(EXERCISE INSTRUCTIONS) Go through the material and copy each line that includes "video".

(AVAILABLE DATA)
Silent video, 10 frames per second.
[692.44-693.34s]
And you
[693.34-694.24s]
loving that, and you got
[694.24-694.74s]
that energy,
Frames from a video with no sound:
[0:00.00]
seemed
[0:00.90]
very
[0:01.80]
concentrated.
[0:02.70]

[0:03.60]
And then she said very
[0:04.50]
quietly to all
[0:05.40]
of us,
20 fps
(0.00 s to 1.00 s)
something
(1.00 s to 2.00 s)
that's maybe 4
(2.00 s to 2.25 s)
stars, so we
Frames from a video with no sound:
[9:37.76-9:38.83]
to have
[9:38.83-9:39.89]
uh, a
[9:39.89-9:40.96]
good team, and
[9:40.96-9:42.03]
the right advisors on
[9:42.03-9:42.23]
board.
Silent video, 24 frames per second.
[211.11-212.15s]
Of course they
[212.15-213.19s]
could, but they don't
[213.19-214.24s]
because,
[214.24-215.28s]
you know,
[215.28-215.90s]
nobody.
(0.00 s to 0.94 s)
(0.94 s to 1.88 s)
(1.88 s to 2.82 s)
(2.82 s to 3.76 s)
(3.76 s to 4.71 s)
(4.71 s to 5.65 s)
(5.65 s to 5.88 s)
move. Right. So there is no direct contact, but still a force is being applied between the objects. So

(RESULT FOR THIS TASK)
Silent video, 10 frames per second.
Frames from a video with no sound:
Frames from a video with no sound:
Silent video, 24 frames per second.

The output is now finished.